Home video, too, might contain a key for theatre. Over the years I have seen hundreds of great theatrical productions, from the one off production of Noel Coward's Private Lives celebrating his centenary at the South Bank, to the excellent production of the Norman Conquests in Liverpool. Some, like Howard Bretton's incredible civil war play, 55 Days, will likely never be performed again. Why shouldn't I be able to give the theatre more money in exchange for a DVD or Blu-ray of the play? It's not as if it would stop me going to a future production: there is, for example, a complete BBC box set of Shakespeare's plays, but the RSC seems able to pack houses with new productions of those all the time. And stage adaptations of television programmes like Dad's Army, Inspector Morse and Columbo have played to appreciative audiences all over the country. People have an enduring fascination with seeing familiar faces in person, whether that's a stage production of Mrs Brown's Boys or Disney on Ice.
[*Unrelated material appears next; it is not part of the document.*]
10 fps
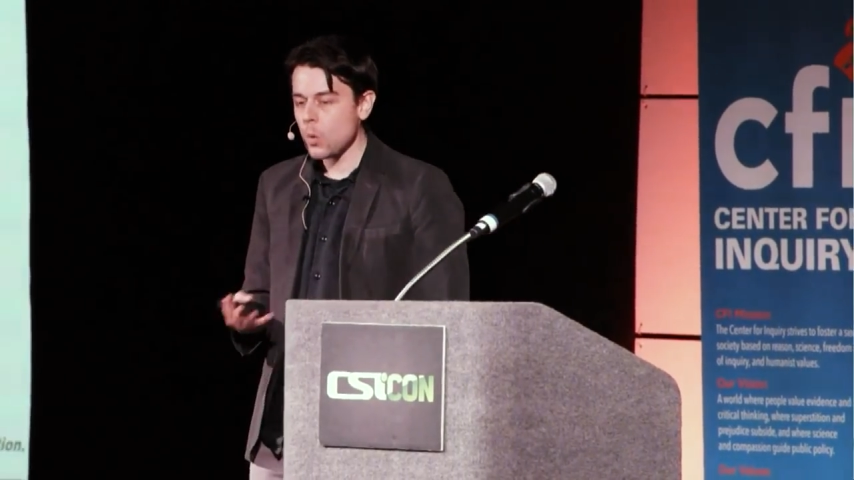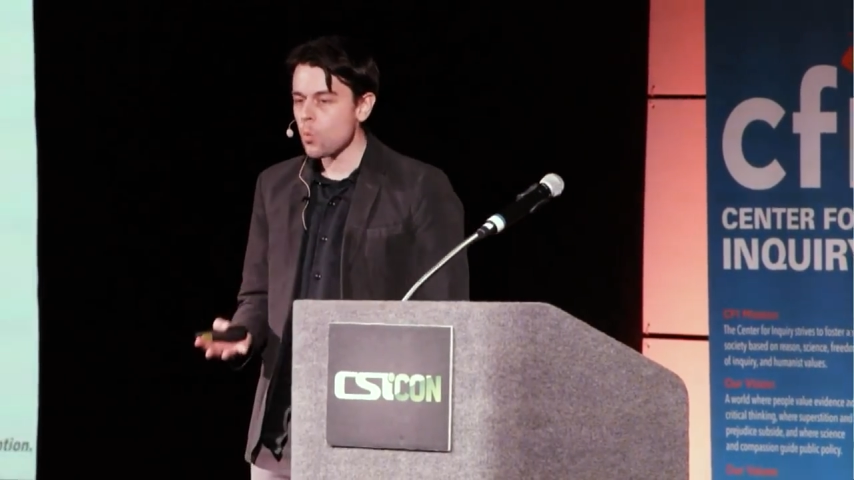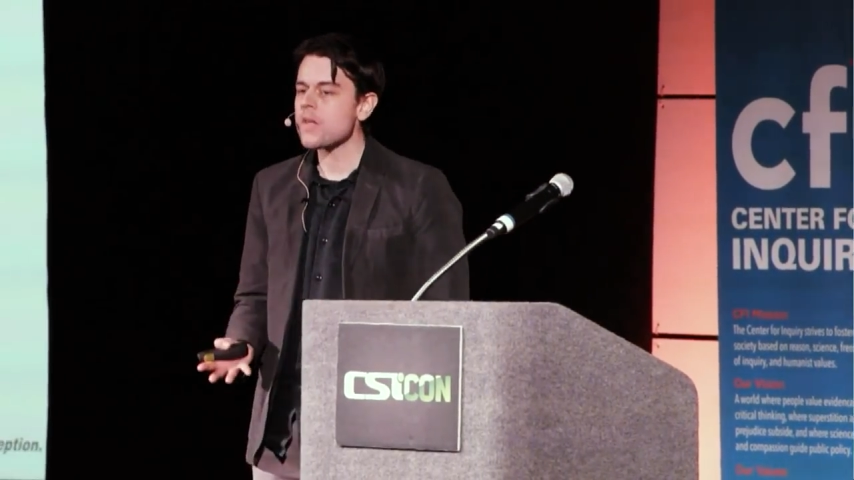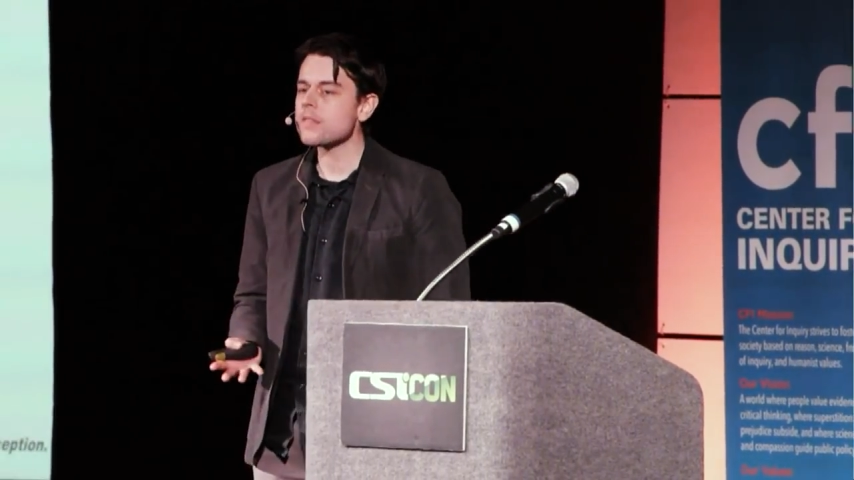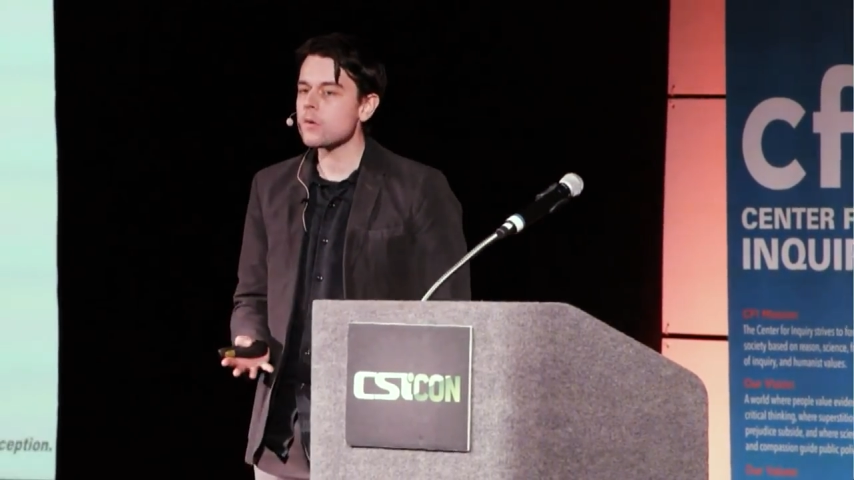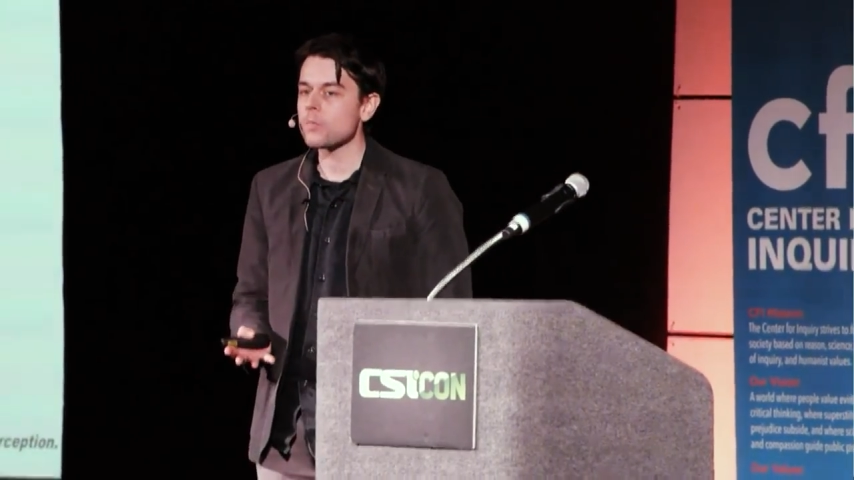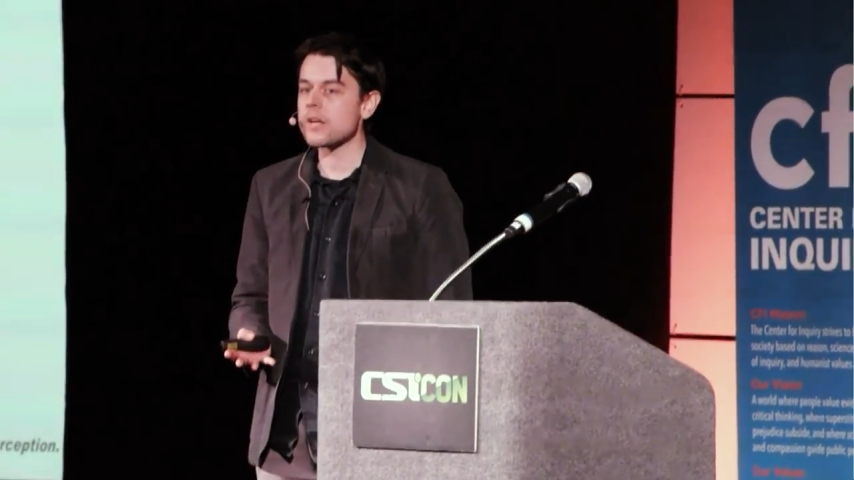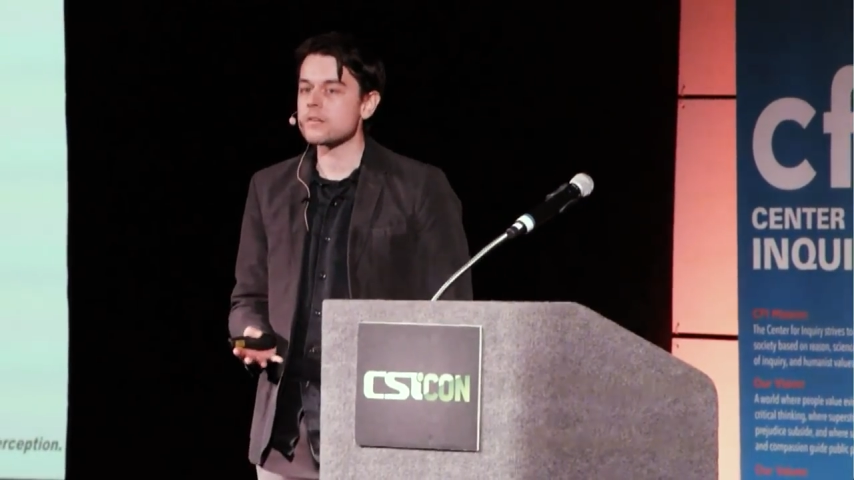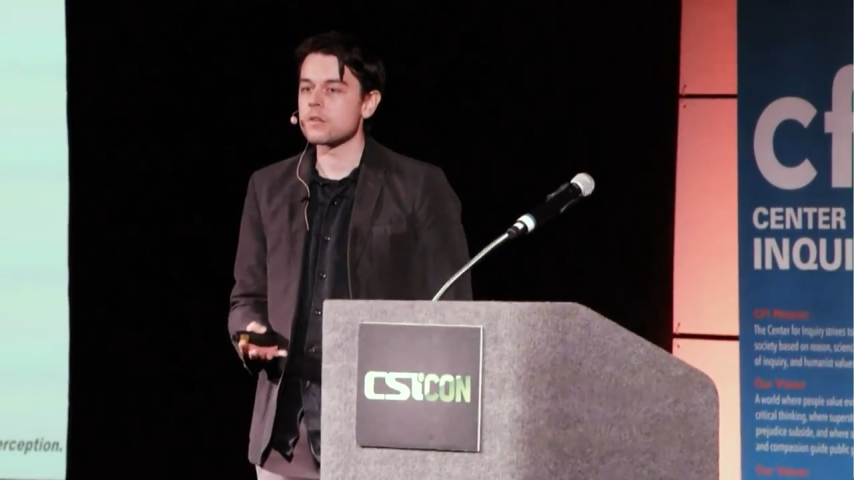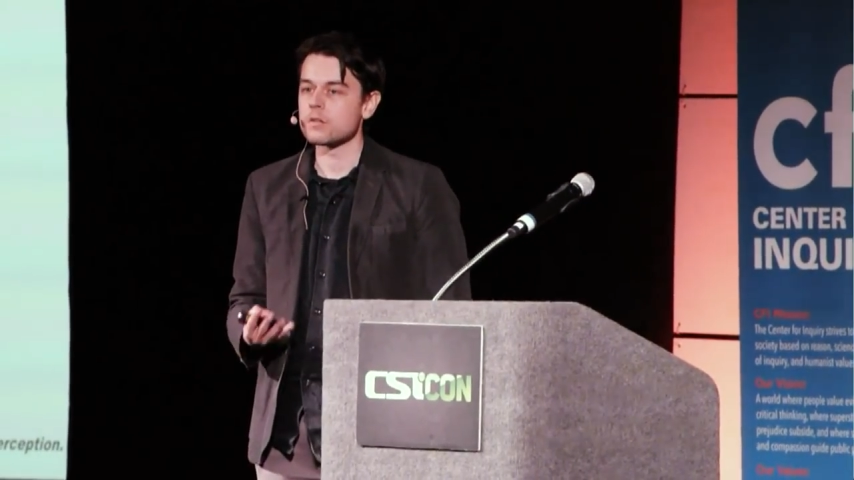when they were
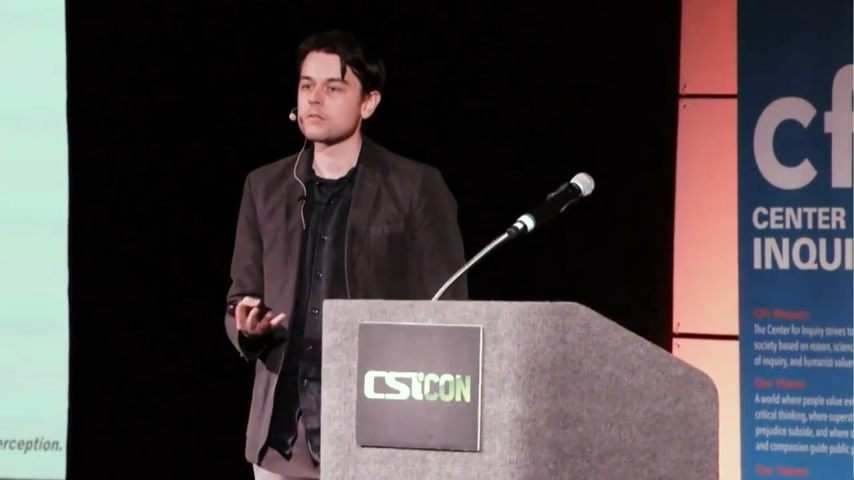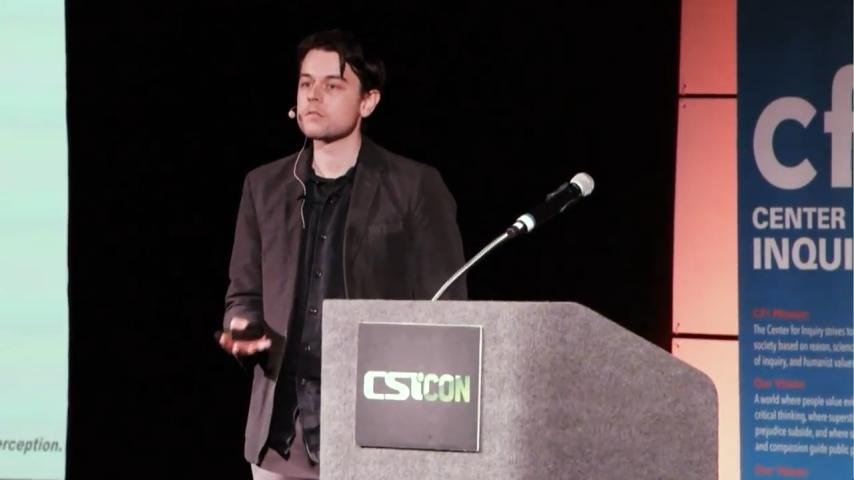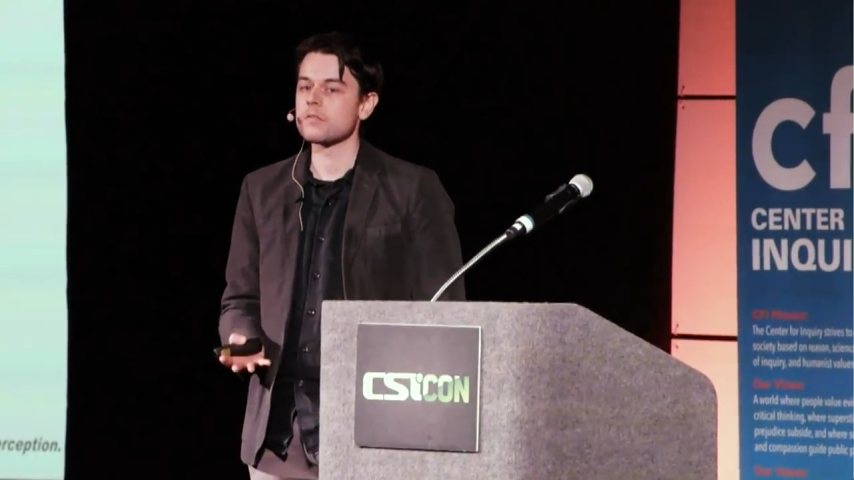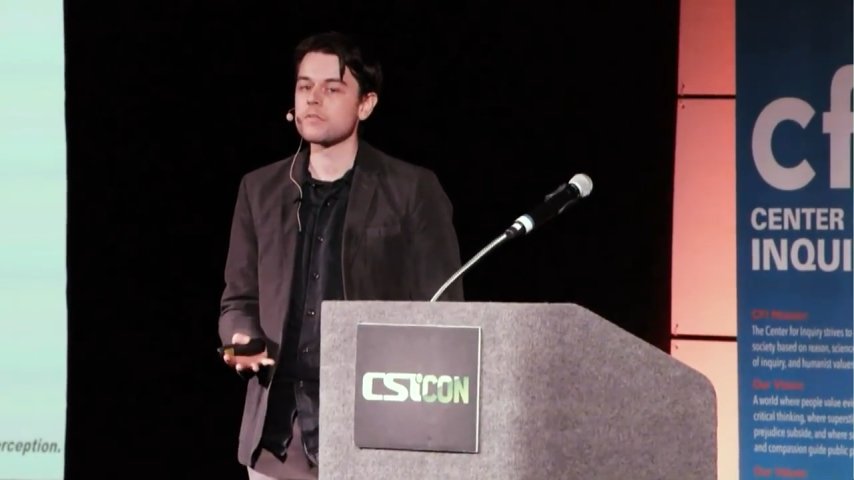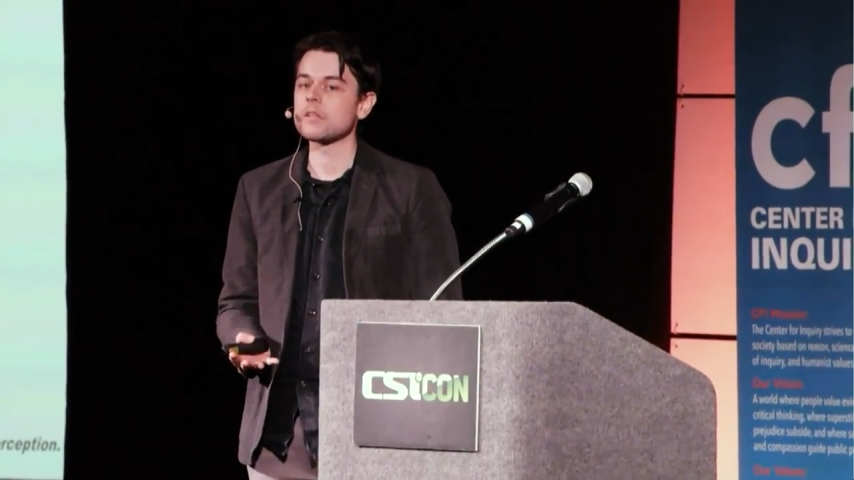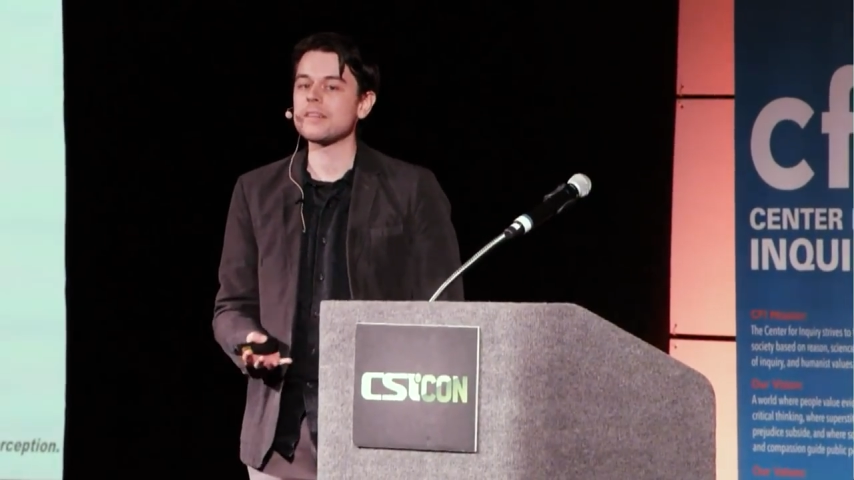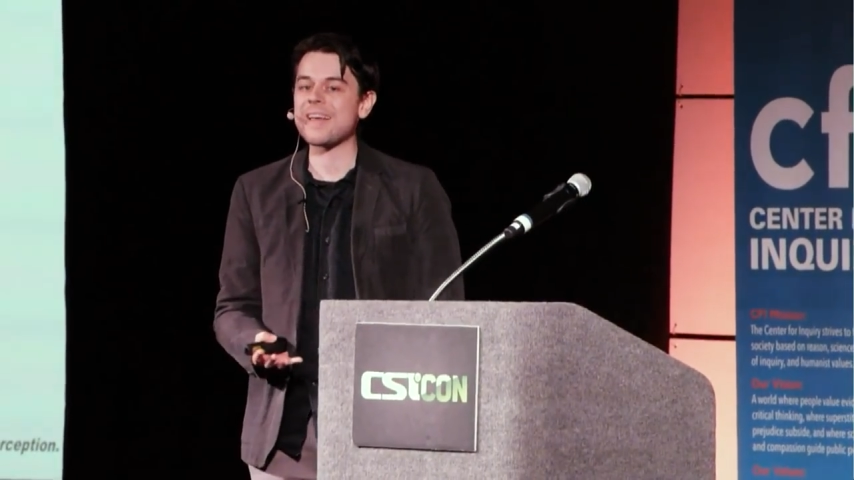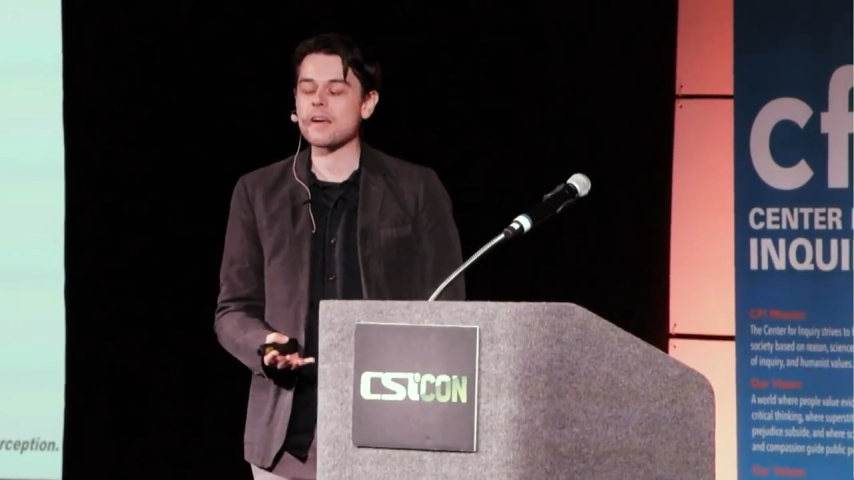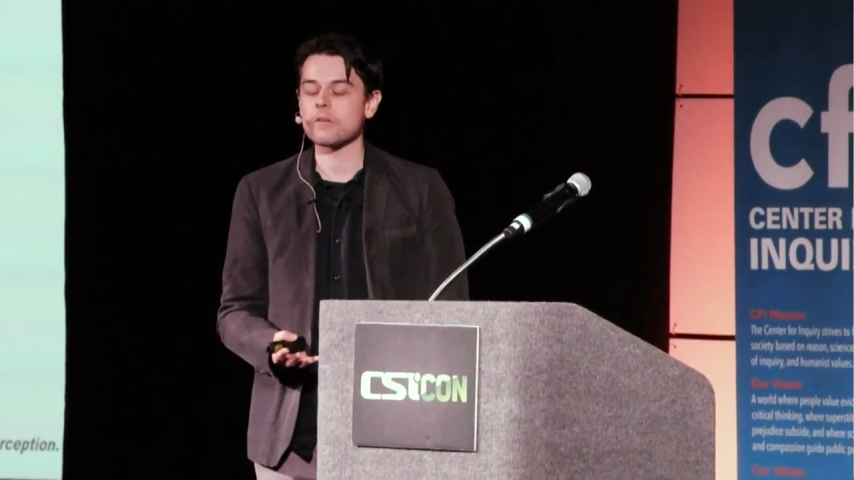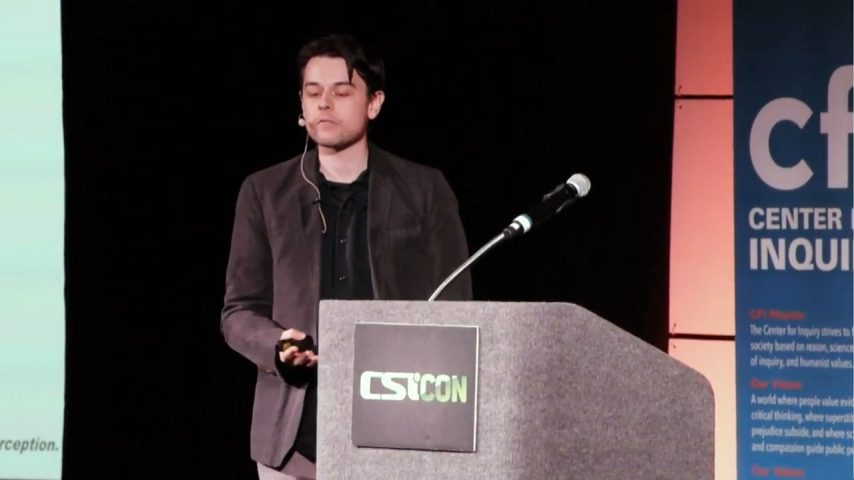made to feel a lack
An audience who bought the disc of David Tennant as Hamlet might pay good money to see Matt Smith regenerate his way into the same role. And even for those for whom the sofa is just too comfy, those who would buy the disc instead of going to see the play; even they will be putting money in to the production, much as they already do for stand-up comedians or musicians. Just ask Jimmy Carr's accountant what that means.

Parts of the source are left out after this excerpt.